(Material for this task)
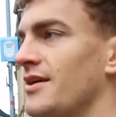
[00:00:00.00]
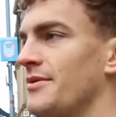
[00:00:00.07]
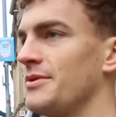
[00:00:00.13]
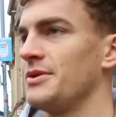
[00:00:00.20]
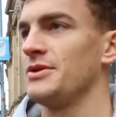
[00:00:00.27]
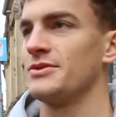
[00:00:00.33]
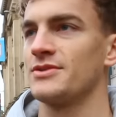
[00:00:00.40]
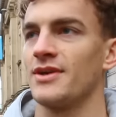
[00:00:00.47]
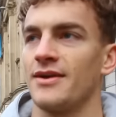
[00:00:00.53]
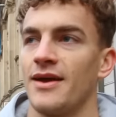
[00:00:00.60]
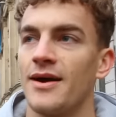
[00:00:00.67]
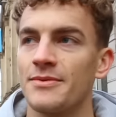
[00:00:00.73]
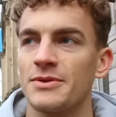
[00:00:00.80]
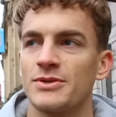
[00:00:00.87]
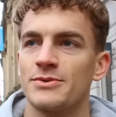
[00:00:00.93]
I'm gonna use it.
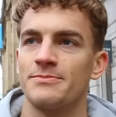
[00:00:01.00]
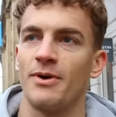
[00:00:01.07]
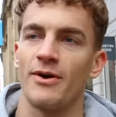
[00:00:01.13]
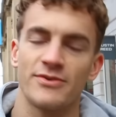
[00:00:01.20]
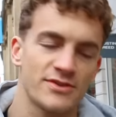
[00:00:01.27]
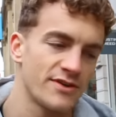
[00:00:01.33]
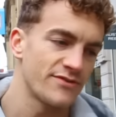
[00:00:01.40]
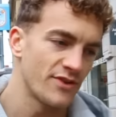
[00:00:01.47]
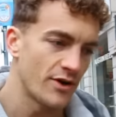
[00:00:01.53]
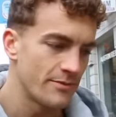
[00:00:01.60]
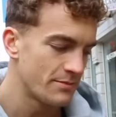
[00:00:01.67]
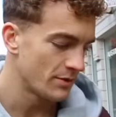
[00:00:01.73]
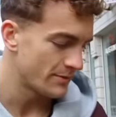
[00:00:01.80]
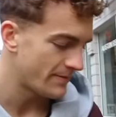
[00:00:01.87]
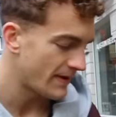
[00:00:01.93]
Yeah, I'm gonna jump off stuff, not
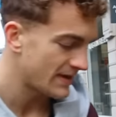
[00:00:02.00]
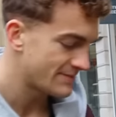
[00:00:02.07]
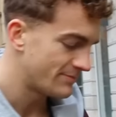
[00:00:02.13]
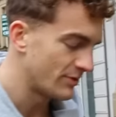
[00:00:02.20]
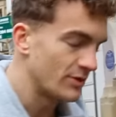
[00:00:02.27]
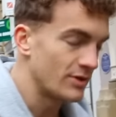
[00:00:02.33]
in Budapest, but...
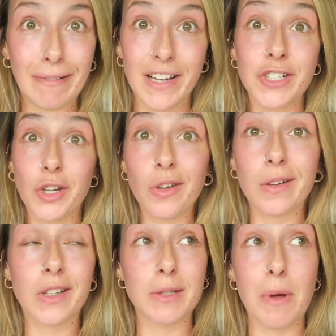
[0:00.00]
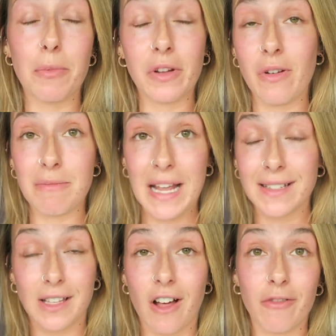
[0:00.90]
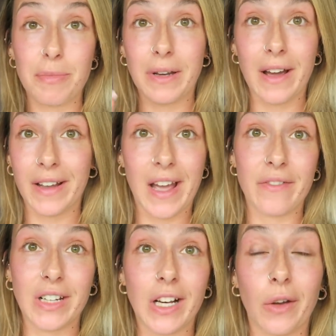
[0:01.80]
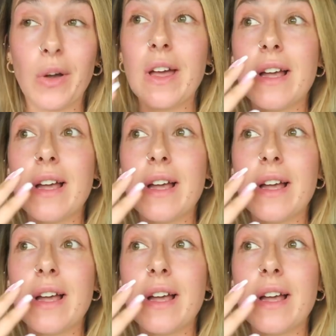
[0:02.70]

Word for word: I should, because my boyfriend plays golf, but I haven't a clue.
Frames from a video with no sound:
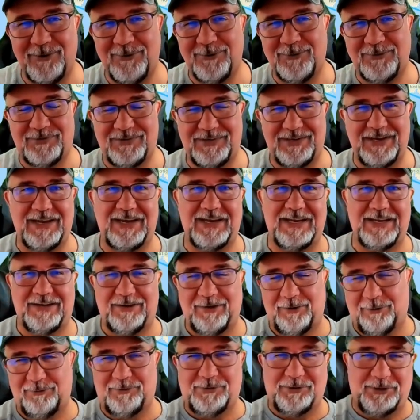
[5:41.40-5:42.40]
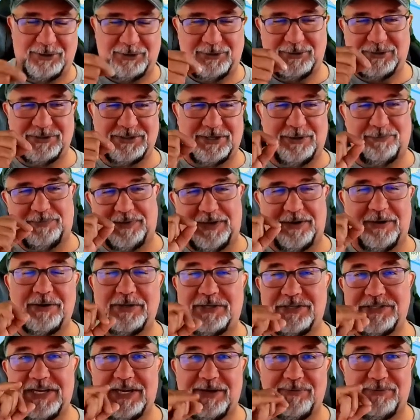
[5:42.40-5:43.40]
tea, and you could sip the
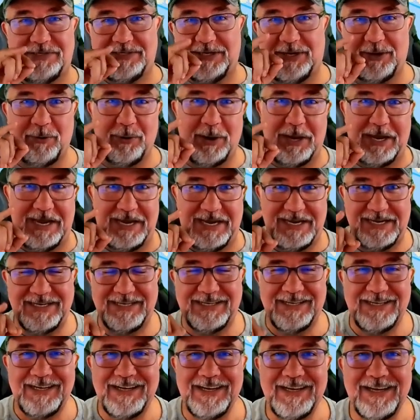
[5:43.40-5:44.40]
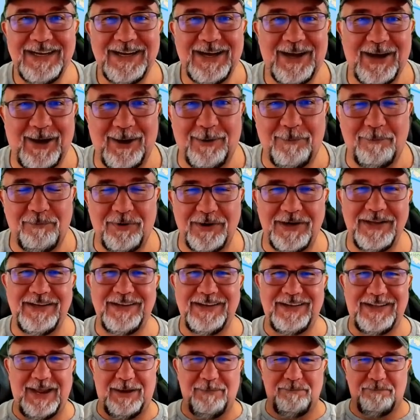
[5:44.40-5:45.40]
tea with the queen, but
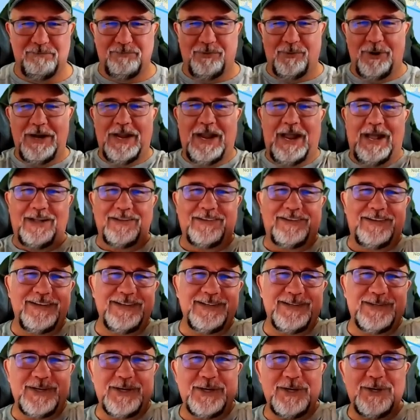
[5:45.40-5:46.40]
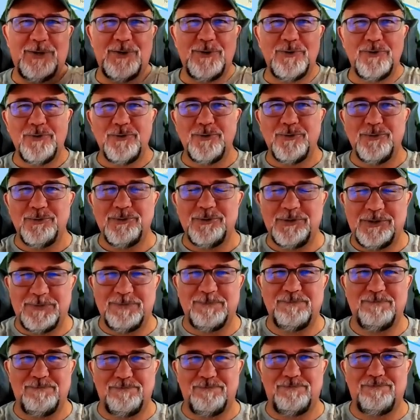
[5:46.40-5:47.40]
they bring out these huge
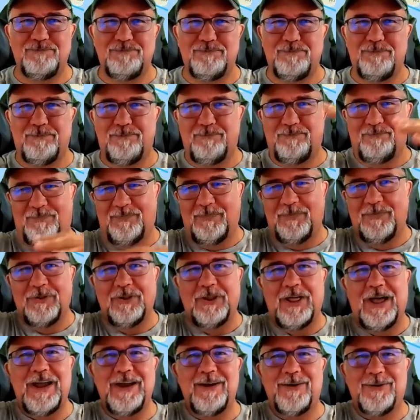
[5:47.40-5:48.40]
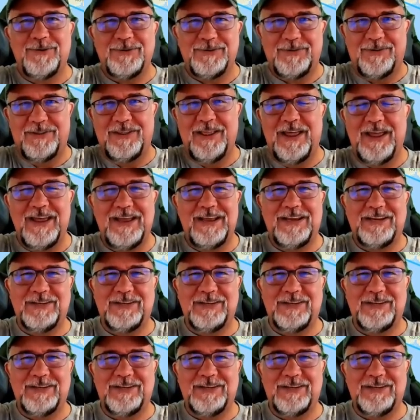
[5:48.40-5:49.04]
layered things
(End Material for this task)
(Material for this task)
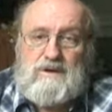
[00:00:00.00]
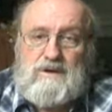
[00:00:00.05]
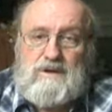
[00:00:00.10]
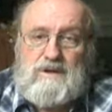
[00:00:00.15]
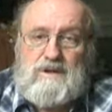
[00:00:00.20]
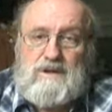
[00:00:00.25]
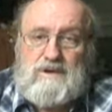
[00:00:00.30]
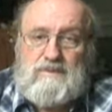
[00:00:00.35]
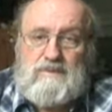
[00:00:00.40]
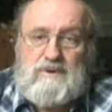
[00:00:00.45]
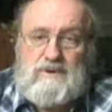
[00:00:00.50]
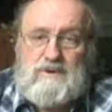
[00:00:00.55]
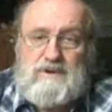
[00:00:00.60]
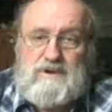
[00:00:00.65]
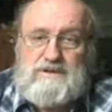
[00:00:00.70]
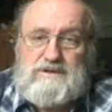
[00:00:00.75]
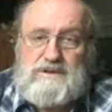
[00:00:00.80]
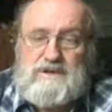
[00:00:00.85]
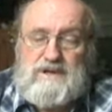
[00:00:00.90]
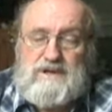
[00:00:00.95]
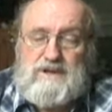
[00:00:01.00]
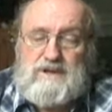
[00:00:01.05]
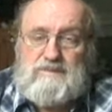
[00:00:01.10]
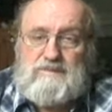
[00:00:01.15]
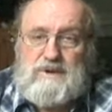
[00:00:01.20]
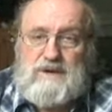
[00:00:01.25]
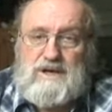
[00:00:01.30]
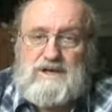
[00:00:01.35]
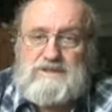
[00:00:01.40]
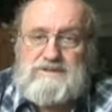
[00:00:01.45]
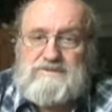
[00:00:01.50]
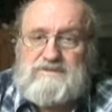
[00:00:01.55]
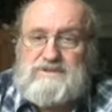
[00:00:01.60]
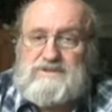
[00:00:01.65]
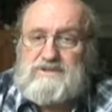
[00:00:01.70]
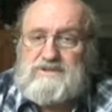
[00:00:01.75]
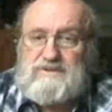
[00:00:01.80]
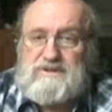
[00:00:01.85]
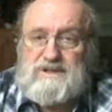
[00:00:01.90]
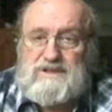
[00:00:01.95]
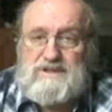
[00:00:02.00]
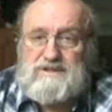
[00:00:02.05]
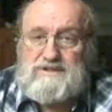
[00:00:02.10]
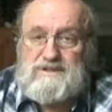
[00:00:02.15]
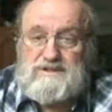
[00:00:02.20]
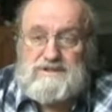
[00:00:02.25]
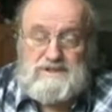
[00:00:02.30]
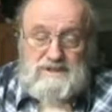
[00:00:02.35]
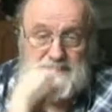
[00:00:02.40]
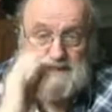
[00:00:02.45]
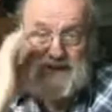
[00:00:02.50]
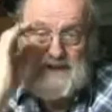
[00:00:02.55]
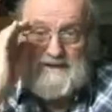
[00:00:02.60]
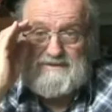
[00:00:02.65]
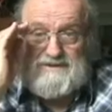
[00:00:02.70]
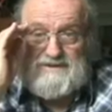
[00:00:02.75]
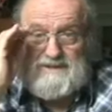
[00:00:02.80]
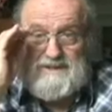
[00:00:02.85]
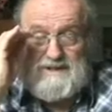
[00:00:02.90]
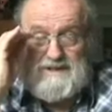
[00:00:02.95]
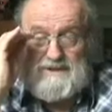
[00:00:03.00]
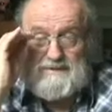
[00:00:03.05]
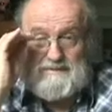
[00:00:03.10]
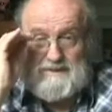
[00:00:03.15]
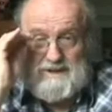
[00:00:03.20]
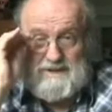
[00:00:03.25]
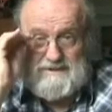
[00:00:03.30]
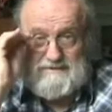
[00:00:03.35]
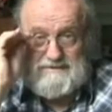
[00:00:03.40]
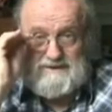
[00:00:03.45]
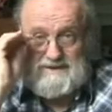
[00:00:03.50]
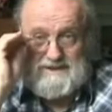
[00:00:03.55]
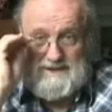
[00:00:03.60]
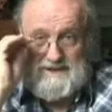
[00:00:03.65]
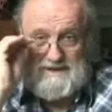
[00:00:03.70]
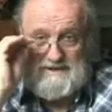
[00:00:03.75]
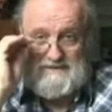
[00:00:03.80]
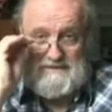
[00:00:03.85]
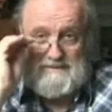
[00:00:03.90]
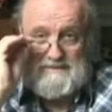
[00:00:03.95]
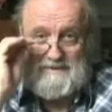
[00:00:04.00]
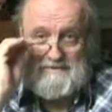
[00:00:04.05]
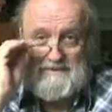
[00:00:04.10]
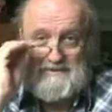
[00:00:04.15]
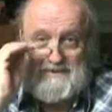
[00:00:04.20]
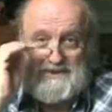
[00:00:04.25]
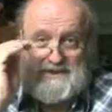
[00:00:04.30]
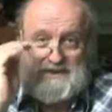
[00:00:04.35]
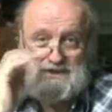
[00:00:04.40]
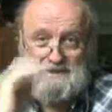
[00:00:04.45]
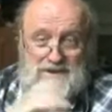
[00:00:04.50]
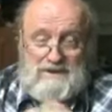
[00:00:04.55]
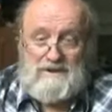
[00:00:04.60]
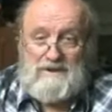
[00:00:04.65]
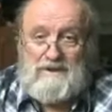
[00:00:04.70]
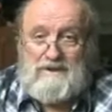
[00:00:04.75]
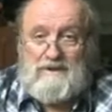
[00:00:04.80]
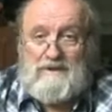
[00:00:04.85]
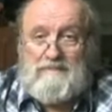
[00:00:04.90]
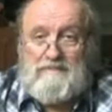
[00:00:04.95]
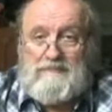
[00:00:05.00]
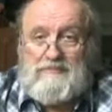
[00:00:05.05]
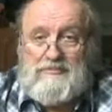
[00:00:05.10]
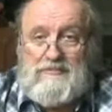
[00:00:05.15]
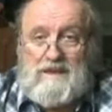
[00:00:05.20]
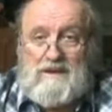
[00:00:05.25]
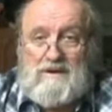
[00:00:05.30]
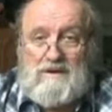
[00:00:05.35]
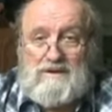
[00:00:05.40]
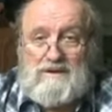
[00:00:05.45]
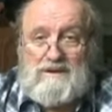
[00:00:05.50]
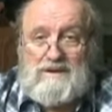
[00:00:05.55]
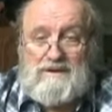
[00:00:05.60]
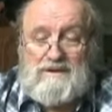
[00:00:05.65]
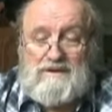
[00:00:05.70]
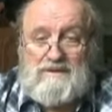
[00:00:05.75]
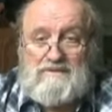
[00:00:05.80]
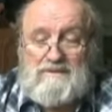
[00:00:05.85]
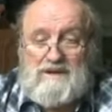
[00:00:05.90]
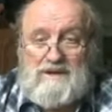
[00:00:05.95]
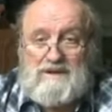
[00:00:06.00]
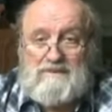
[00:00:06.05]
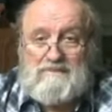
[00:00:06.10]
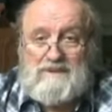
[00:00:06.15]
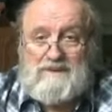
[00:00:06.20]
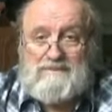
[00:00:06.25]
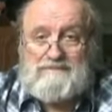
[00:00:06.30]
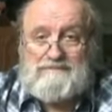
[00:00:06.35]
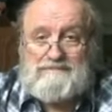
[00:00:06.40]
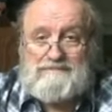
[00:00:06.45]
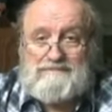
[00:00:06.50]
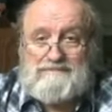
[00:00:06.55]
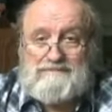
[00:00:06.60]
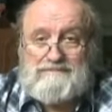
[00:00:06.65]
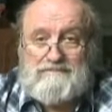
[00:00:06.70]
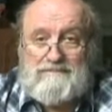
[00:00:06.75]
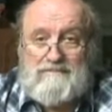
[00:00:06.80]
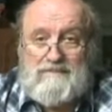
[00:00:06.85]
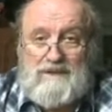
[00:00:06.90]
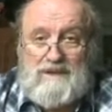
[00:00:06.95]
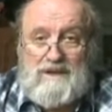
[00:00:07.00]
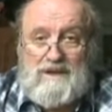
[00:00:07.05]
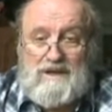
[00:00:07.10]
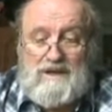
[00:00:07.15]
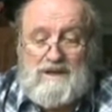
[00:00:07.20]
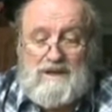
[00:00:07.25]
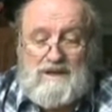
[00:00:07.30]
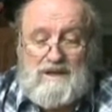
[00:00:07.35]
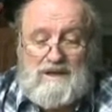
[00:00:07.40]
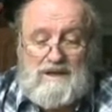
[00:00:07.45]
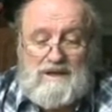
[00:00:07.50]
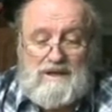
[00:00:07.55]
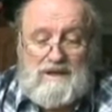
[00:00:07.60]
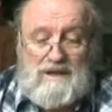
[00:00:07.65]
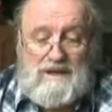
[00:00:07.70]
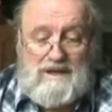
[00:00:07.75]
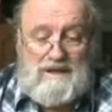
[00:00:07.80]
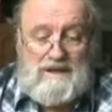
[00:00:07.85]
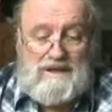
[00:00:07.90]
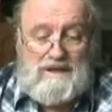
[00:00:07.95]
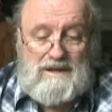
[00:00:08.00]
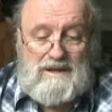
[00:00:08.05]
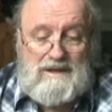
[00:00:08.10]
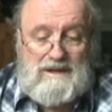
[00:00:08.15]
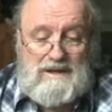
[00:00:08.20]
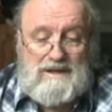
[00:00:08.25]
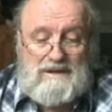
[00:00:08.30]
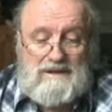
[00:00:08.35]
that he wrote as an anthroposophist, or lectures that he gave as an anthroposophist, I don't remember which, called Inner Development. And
(End Material for this task)
What the task requires ▸
What lines above run from the one with "[00:00:00.95]" to the one with "[00:00:04.15]"? Give them again exactly, ends included, and leave the pictures out.

Result below ▸
[00:00:00.95]
[00:00:01.00]
[00:00:01.05]
[00:00:01.10]
[00:00:01.15]
[00:00:01.20]
[00:00:01.25]
[00:00:01.30]
[00:00:01.35]
[00:00:01.40]
[00:00:01.45]
[00:00:01.50]
[00:00:01.55]
[00:00:01.60]
[00:00:01.65]
[00:00:01.70]
[00:00:01.75]
[00:00:01.80]
[00:00:01.85]
[00:00:01.90]
[00:00:01.95]
[00:00:02.00]
[00:00:02.05]
[00:00:02.10]
[00:00:02.15]
[00:00:02.20]
[00:00:02.25]
[00:00:02.30]
[00:00:02.35]
[00:00:02.40]
[00:00:02.45]
[00:00:02.50]
[00:00:02.55]
[00:00:02.60]
[00:00:02.65]
[00:00:02.70]
[00:00:02.75]
[00:00:02.80]
[00:00:02.85]
[00:00:02.90]
[00:00:02.95]
[00:00:03.00]
[00:00:03.05]
[00:00:03.10]
[00:00:03.15]
[00:00:03.20]
[00:00:03.25]
[00:00:03.30]
[00:00:03.35]
[00:00:03.40]
[00:00:03.45]
[00:00:03.50]
[00:00:03.55]
[00:00:03.60]
[00:00:03.65]
[00:00:03.70]
[00:00:03.75]
[00:00:03.80]
[00:00:03.85]
[00:00:03.90]
[00:00:03.95]
[00:00:04.00]
[00:00:04.05]
[00:00:04.10]
[00:00:04.15]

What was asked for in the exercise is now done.